### Dataset entries

───

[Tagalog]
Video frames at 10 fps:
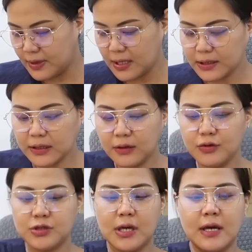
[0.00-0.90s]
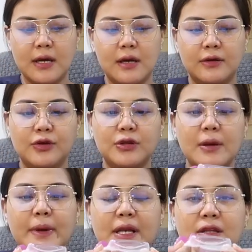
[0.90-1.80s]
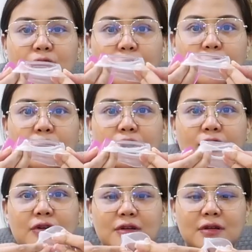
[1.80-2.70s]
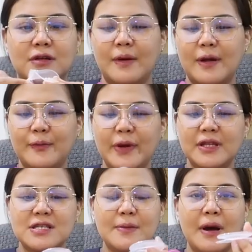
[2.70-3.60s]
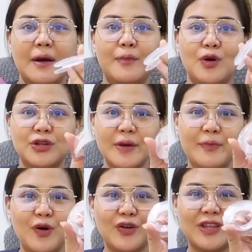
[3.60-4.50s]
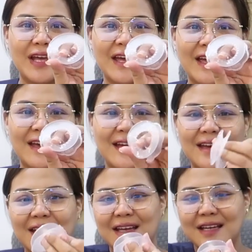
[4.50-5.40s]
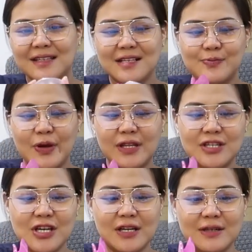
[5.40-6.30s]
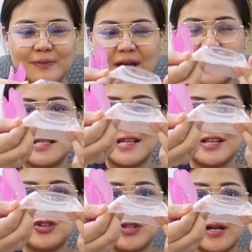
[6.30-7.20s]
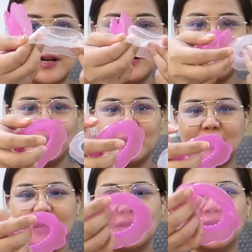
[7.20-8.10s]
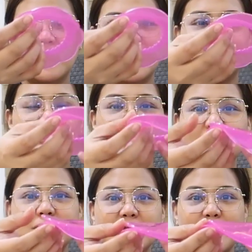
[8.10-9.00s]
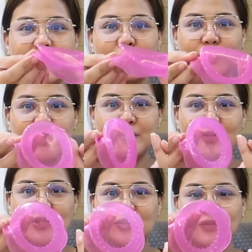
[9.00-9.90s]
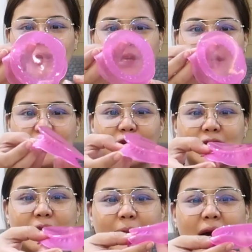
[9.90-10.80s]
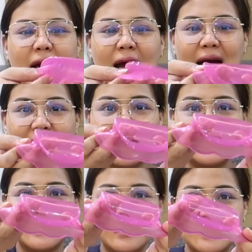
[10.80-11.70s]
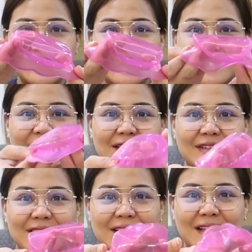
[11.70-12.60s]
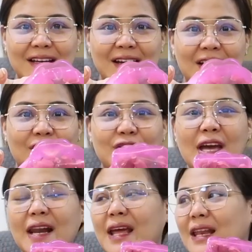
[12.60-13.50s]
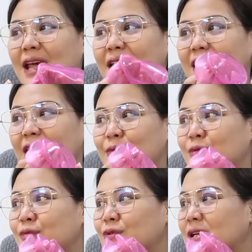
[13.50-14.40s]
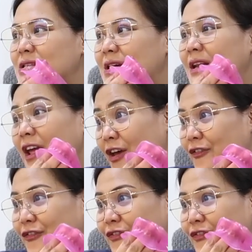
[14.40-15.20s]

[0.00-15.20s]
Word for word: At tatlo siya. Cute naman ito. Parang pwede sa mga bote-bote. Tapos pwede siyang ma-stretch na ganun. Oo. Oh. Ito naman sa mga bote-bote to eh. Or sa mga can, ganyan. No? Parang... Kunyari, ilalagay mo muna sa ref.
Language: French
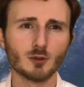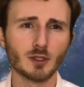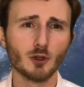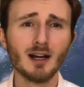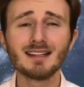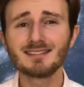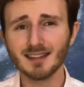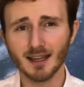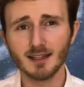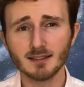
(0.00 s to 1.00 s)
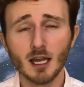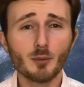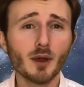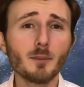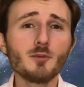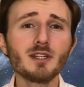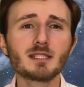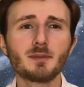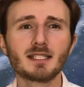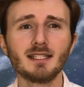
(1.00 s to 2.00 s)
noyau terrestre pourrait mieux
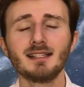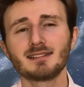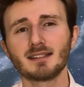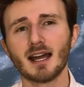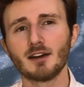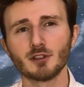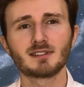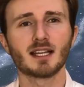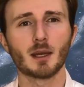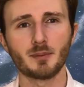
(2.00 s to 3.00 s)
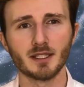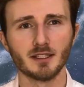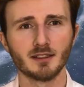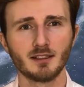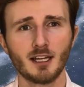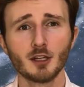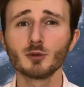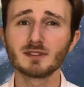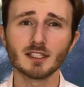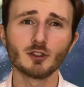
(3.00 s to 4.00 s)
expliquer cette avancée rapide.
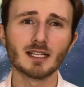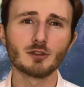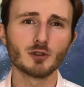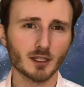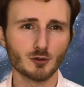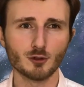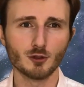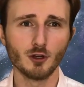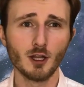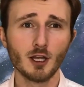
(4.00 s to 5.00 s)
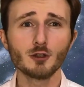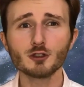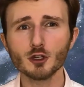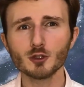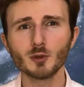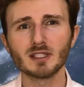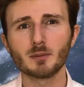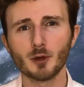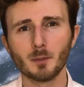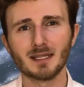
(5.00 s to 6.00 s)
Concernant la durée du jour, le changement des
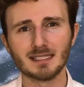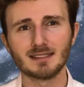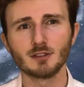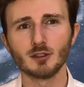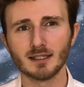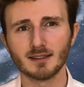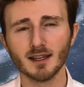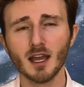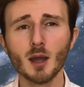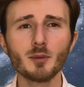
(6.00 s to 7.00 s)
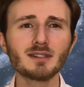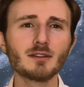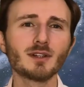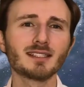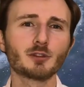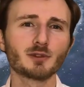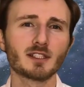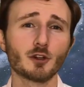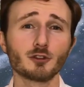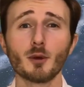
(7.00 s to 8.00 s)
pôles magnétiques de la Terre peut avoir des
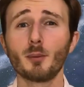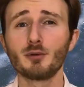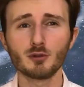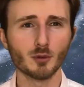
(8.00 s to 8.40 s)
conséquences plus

───

### EXERCISE
The lines to be quoted run from the line containing "Language: French" through the end of the entries above, both included; quote them exactly and leave out any pictures.

### EXERCISE SOLUTION
Language: French
(0.00 s to 1.00 s)
(1.00 s to 2.00 s)
noyau terrestre pourrait mieux
(2.00 s to 3.00 s)
(3.00 s to 4.00 s)
expliquer cette avancée rapide.
(4.00 s to 5.00 s)
(5.00 s to 6.00 s)
Concernant la durée du jour, le changement des
(6.00 s to 7.00 s)
(7.00 s to 8.00 s)
pôles magnétiques de la Terre peut avoir des
(8.00 s to 8.40 s)
conséquences plus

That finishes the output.